40 lbs. Ground wings
10 lbs ground chuck (optional)
2-3 lbs ground gizzards or liver
4 sweet potatoes (this is the only thing I cook. just el dente so I can grind it)
2 lb shredded carrots
2 lb chopped spinach
2 lb Lima beans (ground)
2 lb green beans (ground)
1 lb. Bell peppers (ground)
2 lb Broccoli (ground)
2 lbs cauliflower (ground)
1 bunch chopped parsley (for fresh breath)
1 cup kelp
couple tablespoons Garlic powder
Grated Parmesan cheese (I love it, no reason the dogs shouldn't)

I have a commercial food grinder that makes short work of the grinding. Mixing is another matter. I premix the vegetables and weigh them so I know exactly how much to put in each batch. I divide the meat into about six one-gallon containers. Then all you do is mix the batches proportionately.  70 pounds makes about 380 Westie servings, which for six dogs last about two months. I put the mixed food in 18 ounce tubs like butter tubs. After thawing, it can be cut into quarters (sixths, or whatever) in the tub and fed.

There is a growing number of commercial raw foods are available: Oma's Pride, Home Made 4 Life, and Pat McKay to name a few. These foods are good, but costly. When you average the $1.00 to $1.25 per pound with the $0.35 per pound for the necks, my diet costs about $0.80 per pound plus supplement.

In order to get a little carbohydrate into their diet, I microwave a bowl of quick oatmeal every morning and mix a dollop in with about 3 oz of raw food (1/6 container.) I also supplement with a good multi vitamin/mineral like Vertex, some brewers yeast, and 5 cc Linitone (or generic fatty acid oil).

This may sound complicated, but it only takes a few minutes to feed six Westies...and they lick the bowls clean in less than half that time. They love it.
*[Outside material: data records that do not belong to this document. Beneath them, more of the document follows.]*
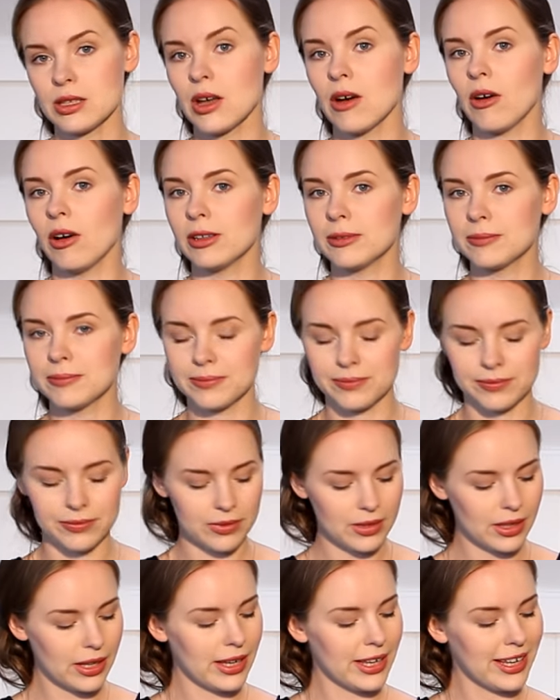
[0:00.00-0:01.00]
so
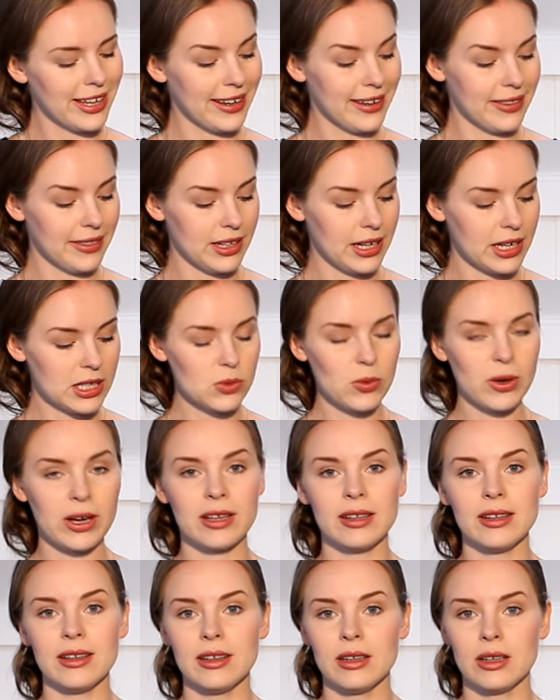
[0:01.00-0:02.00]
on. The next
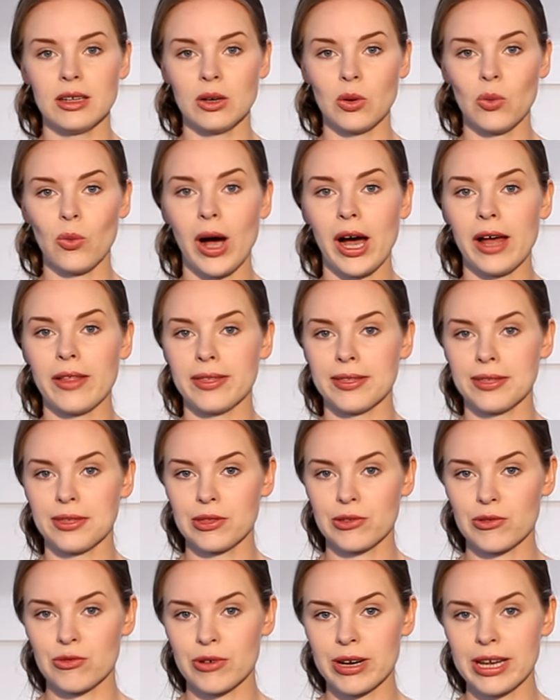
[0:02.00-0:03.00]
one, one,
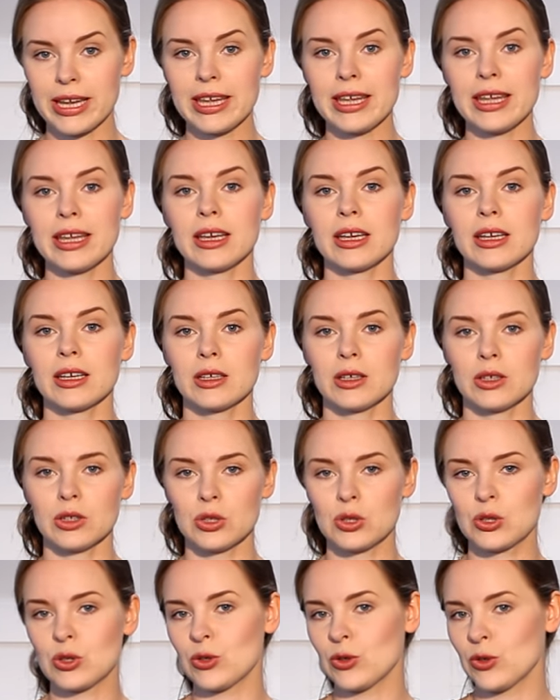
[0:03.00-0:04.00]
three,
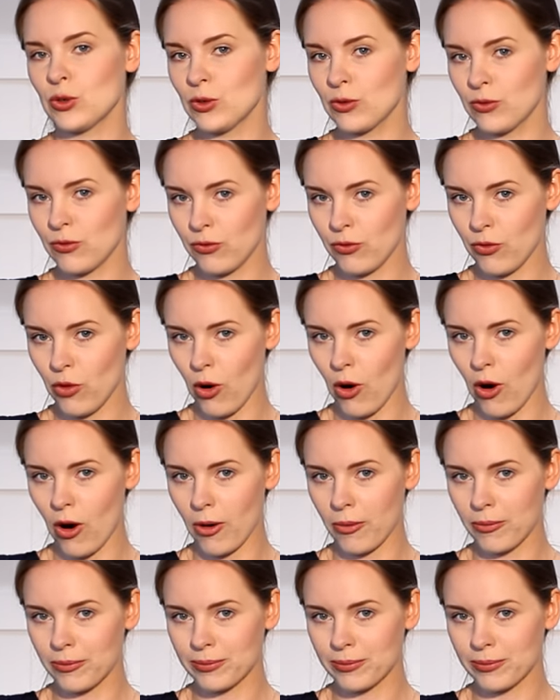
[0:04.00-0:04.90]
two, four.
The literature always talks about an "adjustment" period when switching to raw food during which the stool gets runny and gooie. I've never encountered this, even when I'd put a rescue dog on the diet cold turkey. I think the reason is that before starting the raw diet I feed the dog (and me)  live culture yogurt like Stonyfield Farm plain whole milk yogurt. This gets the intestinal track full of the good Lactobacillus acidophilus bacteria. I never had a problem with food poisoning; dogs have very high acid stomachs and short intestinal tracts that aren't troubled by the typical "bugs".

So, net,net; 3hours, every couple months to make the prepared food. When I buy the necks I seal them one layer thick in large freezer bags. This way I can take a bag out of the freezer, "snap" off the number of necks I need, and put the rest back in the freezer; no need to thaw a lot at a time. Being almost individual, they thaw quickly in warm water. Adding the supplements to the prepared food only takes a few seconds, the dogs wolf down the prepared food in the morning and the necks at night in seconds.

PS If you encounter any stool problems; either too soft or too hard, canned pumpkin is the universal antidote. It stiffens soft stool and softens hard stool. "How do it work"?